この構図を突き詰めると、選挙制度の問題に行き当たる。都市と地方の大きな一票の格差が、組織的に結集されやすい比較的少数の生産者の利害を、薄く広がった多数の消費者の利害よりも過大に反映させるバイアスを生んでいる。

事業的農家が自ら立つ時



今回の総選挙の結果は、構造改革の行方を左右すると言われてきたが、農業改革の先行きはまだ見えない。郵政民営化が進んでも、農政改革が同様に進展するとは限らない。与野党を問わず、政治家には農業がデリケートな領域だという畏怖心が根強い。改革が逆方向に押し戻される可能性もある。

今後の展開は、現在の歪んだ状況に消費者が目覚めるか、あるいは、事業的農家が公明正大な競争環境を求めて、意思を政治的に結集できるかにもかかっている。

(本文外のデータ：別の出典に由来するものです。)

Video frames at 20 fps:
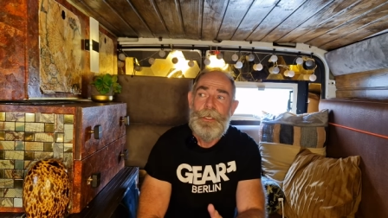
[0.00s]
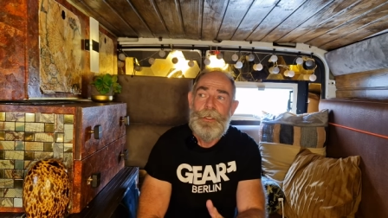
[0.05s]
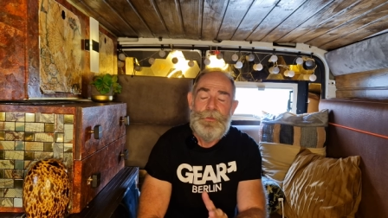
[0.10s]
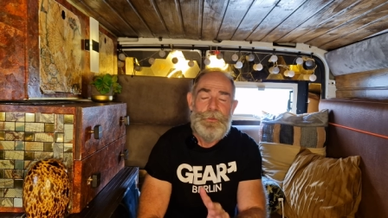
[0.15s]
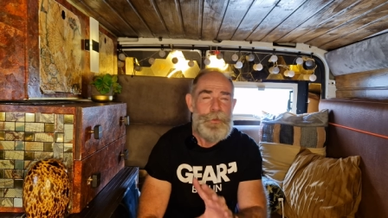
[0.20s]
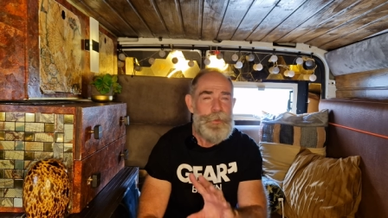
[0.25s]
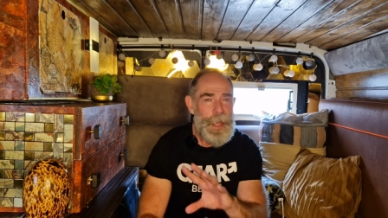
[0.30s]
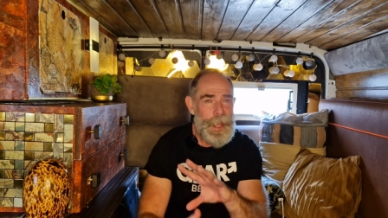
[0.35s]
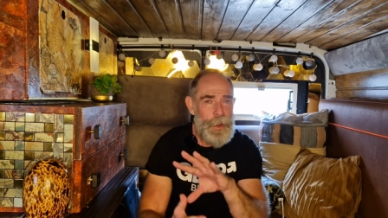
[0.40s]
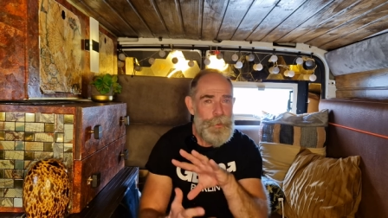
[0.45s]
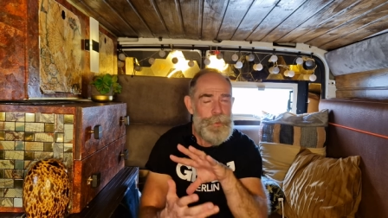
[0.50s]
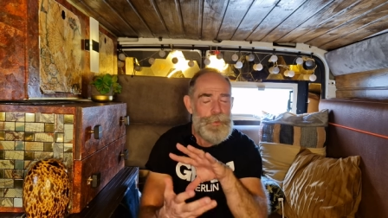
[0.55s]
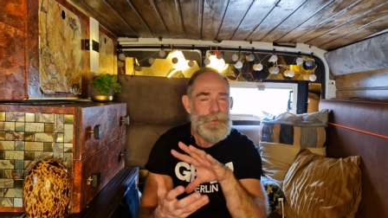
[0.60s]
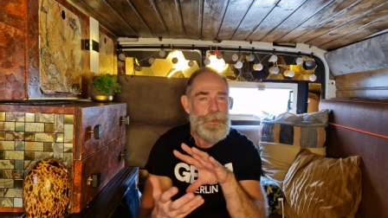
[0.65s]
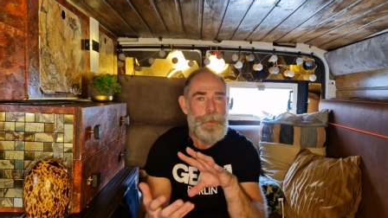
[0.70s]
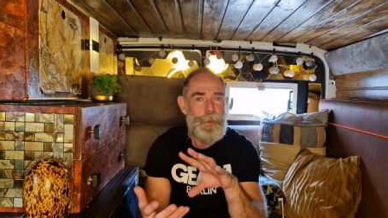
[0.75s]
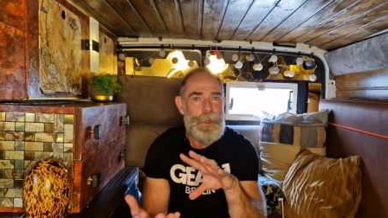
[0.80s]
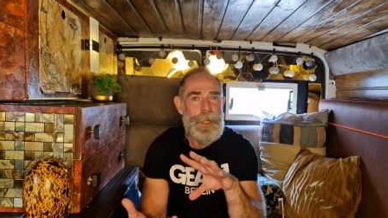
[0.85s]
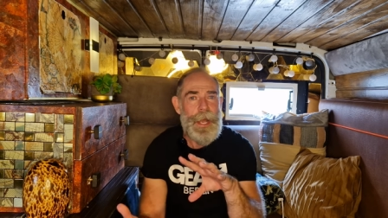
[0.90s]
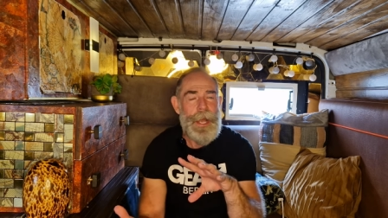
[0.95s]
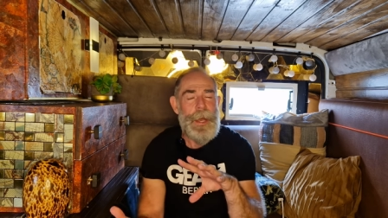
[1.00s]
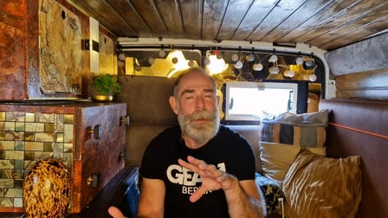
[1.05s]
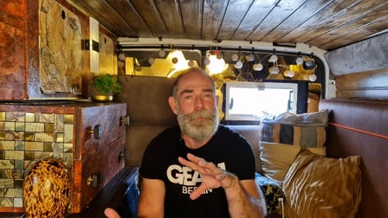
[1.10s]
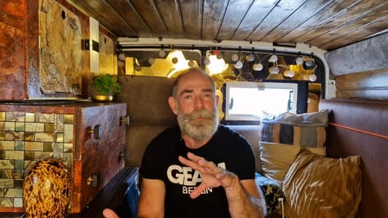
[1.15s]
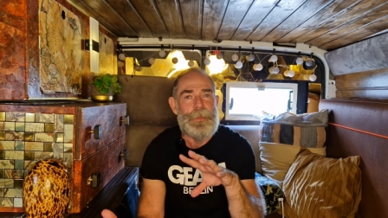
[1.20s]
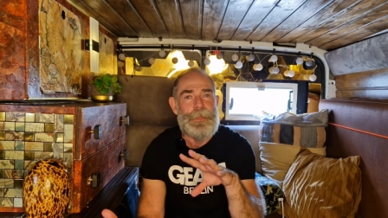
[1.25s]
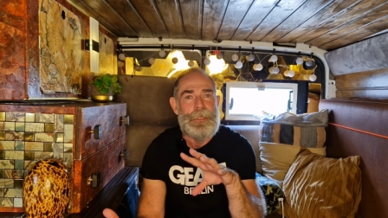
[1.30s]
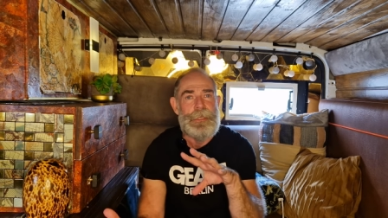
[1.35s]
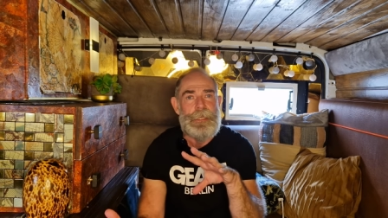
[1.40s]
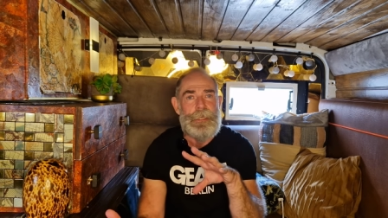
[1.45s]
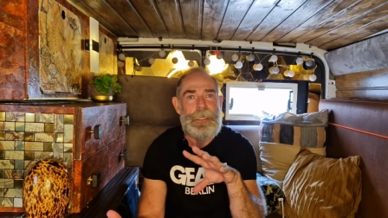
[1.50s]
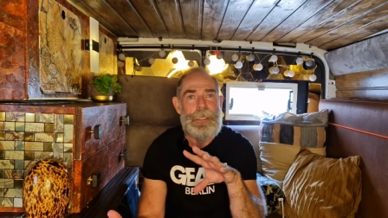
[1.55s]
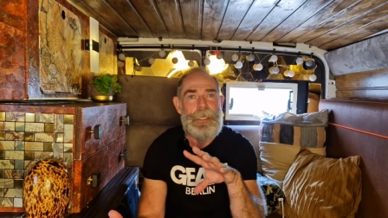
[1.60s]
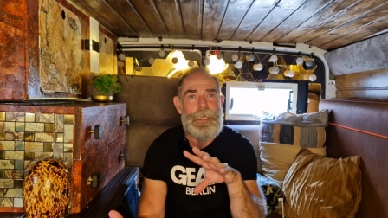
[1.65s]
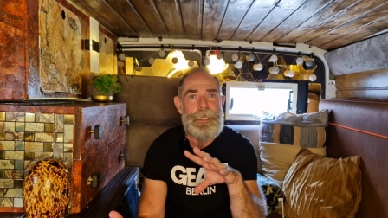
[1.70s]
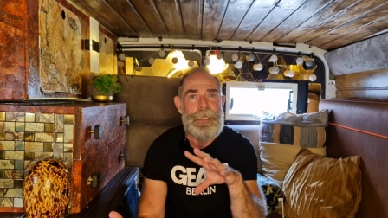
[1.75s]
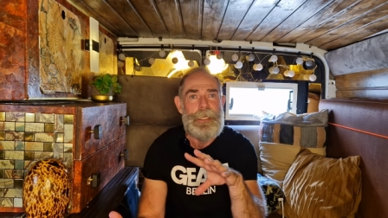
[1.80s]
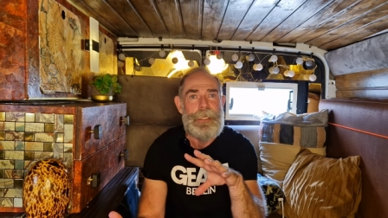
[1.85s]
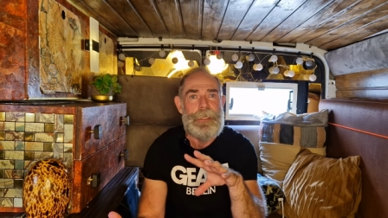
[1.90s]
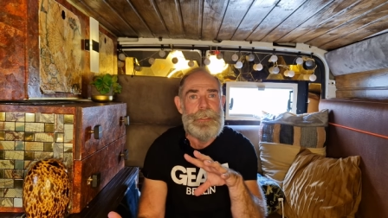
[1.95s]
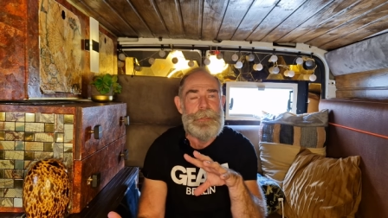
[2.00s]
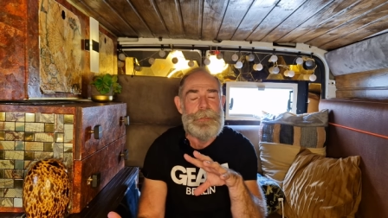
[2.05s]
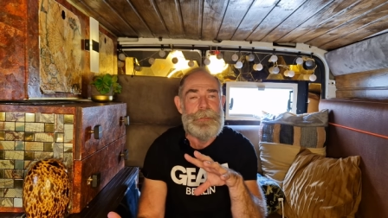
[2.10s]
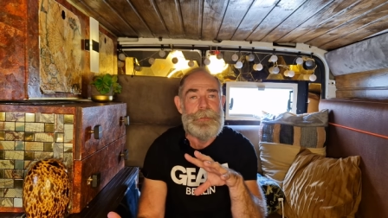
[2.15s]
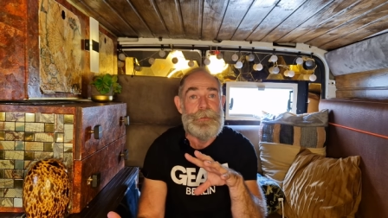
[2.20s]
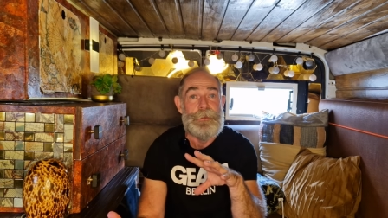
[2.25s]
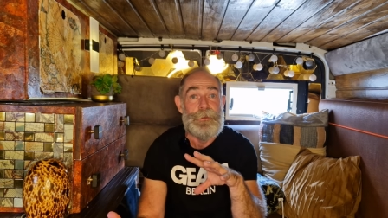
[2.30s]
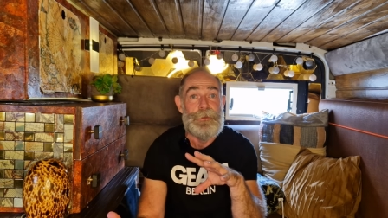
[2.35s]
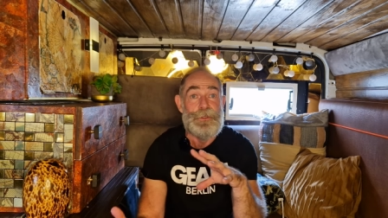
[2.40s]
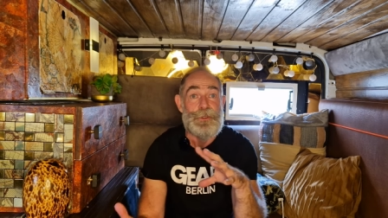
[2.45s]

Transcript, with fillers: So that was all happening in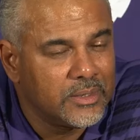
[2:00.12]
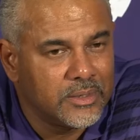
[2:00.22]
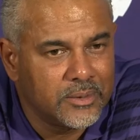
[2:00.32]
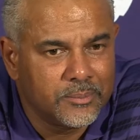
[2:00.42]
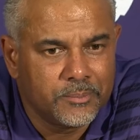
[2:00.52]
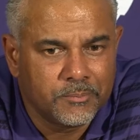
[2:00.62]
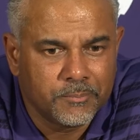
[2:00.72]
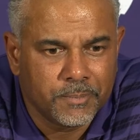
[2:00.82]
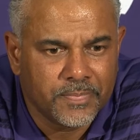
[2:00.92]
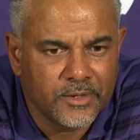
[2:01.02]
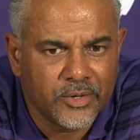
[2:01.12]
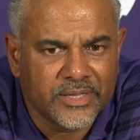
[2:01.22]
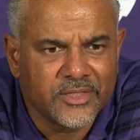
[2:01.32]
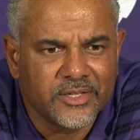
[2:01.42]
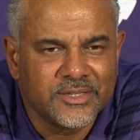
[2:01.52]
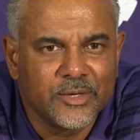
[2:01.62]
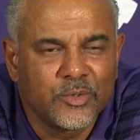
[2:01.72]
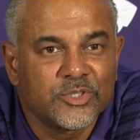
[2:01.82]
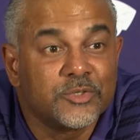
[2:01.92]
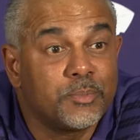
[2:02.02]
Um, you know, I thought there
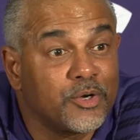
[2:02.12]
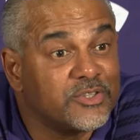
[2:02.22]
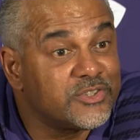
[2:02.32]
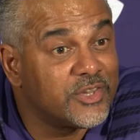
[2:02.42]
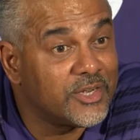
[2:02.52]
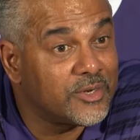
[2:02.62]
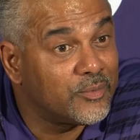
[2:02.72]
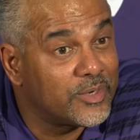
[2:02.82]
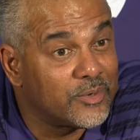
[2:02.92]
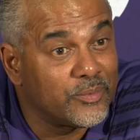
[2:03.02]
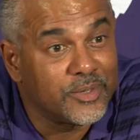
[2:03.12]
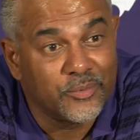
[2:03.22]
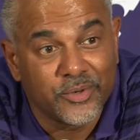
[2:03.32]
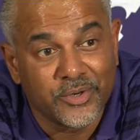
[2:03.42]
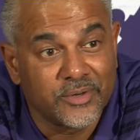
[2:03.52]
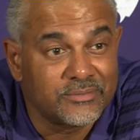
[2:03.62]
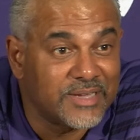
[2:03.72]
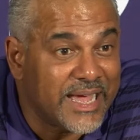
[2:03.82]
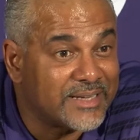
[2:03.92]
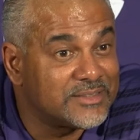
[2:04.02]
were spurts there where we were
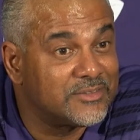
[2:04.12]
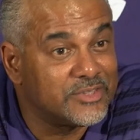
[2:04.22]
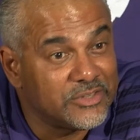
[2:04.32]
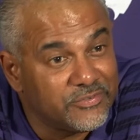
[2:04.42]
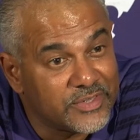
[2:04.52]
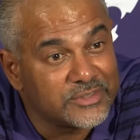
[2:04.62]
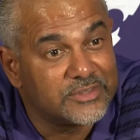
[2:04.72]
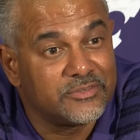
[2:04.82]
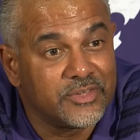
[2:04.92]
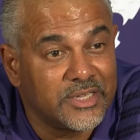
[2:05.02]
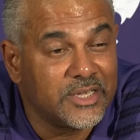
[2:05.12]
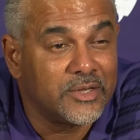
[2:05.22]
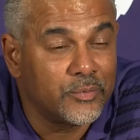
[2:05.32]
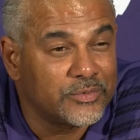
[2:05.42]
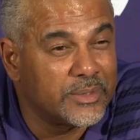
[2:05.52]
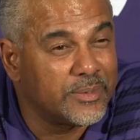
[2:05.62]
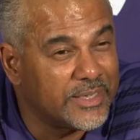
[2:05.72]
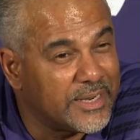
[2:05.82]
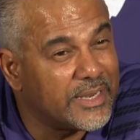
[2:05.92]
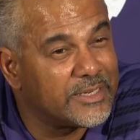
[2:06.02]
active defensively and was able to
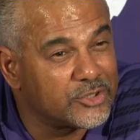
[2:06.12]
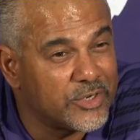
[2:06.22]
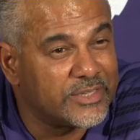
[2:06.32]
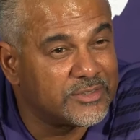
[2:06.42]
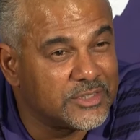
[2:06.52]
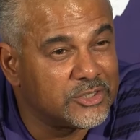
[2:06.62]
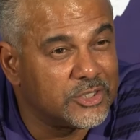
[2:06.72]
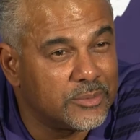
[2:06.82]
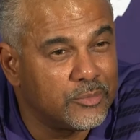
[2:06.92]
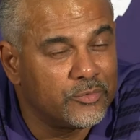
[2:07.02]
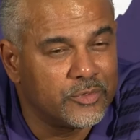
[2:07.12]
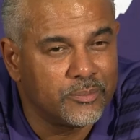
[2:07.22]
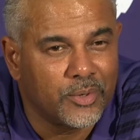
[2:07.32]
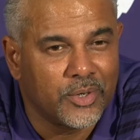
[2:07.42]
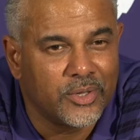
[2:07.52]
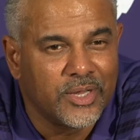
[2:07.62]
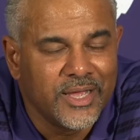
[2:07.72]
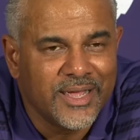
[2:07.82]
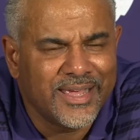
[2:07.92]
get out in transition and move the ball.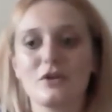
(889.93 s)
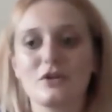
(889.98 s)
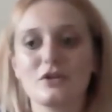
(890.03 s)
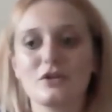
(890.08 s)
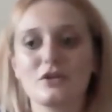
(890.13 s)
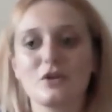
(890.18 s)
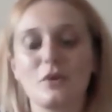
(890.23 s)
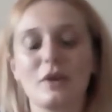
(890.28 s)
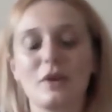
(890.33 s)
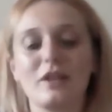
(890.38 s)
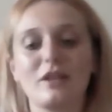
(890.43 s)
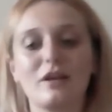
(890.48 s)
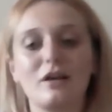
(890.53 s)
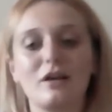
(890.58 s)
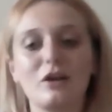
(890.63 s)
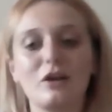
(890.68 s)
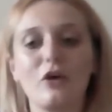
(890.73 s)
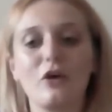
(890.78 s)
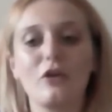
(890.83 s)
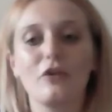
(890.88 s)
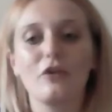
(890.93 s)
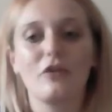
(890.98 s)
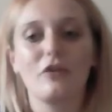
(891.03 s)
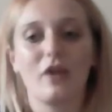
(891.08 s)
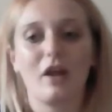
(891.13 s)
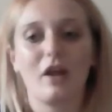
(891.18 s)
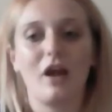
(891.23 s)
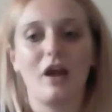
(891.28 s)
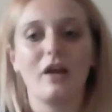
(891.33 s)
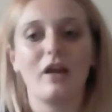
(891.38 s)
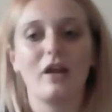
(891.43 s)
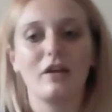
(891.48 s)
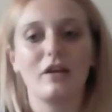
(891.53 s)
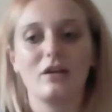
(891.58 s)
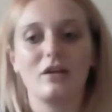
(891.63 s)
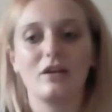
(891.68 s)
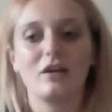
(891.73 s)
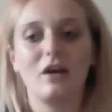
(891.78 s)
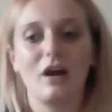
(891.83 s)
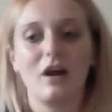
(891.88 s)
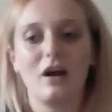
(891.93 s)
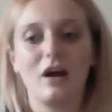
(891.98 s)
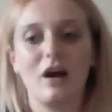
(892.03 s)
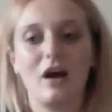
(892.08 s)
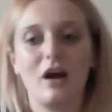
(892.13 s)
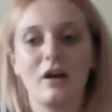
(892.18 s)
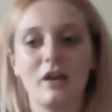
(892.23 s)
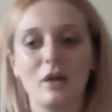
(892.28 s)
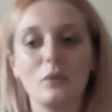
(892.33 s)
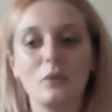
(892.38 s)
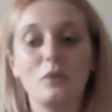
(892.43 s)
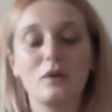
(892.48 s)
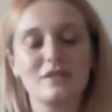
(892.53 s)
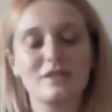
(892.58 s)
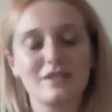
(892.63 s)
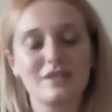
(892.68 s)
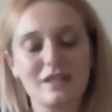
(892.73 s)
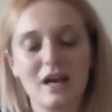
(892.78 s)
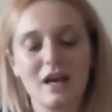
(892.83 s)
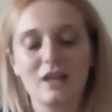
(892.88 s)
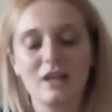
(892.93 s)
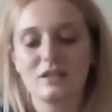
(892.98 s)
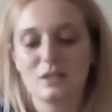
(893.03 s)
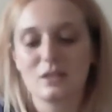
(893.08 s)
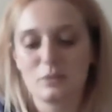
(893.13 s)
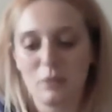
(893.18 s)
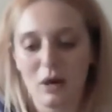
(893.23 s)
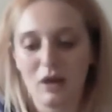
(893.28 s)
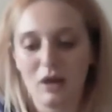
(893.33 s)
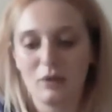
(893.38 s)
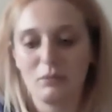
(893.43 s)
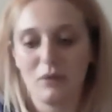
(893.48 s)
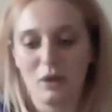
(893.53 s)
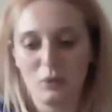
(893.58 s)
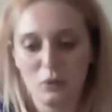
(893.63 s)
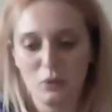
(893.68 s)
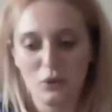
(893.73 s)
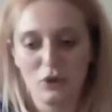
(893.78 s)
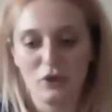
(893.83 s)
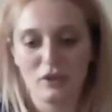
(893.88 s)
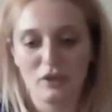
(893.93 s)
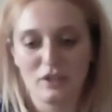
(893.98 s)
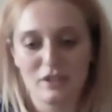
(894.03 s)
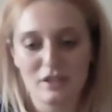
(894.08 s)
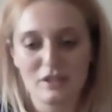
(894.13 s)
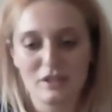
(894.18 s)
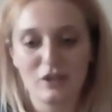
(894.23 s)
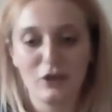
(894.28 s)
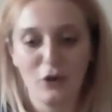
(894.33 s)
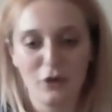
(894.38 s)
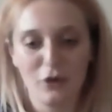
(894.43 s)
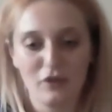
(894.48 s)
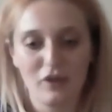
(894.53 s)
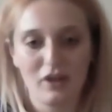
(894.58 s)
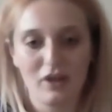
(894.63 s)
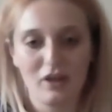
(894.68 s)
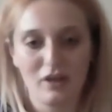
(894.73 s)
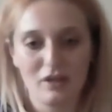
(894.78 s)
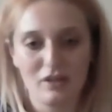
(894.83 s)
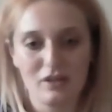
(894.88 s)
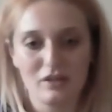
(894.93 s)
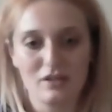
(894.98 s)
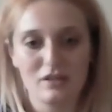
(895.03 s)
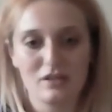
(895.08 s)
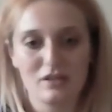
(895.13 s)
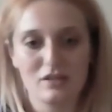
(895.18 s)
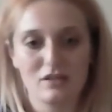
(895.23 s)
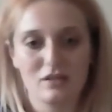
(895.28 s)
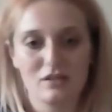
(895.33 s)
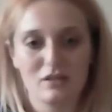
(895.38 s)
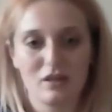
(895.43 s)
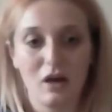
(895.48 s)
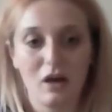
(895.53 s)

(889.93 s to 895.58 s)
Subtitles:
So I think a lot of it, and I will stand by my word, is a lot of it is,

構造的な圧力や、制度上の隘路、ビジネスとしての農業を縛る枠を取り除くには、心ある農業者が団結し、自ら声を上げることも必要だと思う。
(インタビュー・まとめ 秋山基)
福井秀夫(ふくい ひでお)
三重県出身。81年東大法学部卒業後、建設省入省。法政大教授、ミネソタ大政治学科客員研究員などを経て現職。専門は行政法、法と経済学。工学博士。著書『官の詭弁学』では、規制緩和を巡る省庁とのやりとりから、官の非論理や事実認識の矛盾点を突く。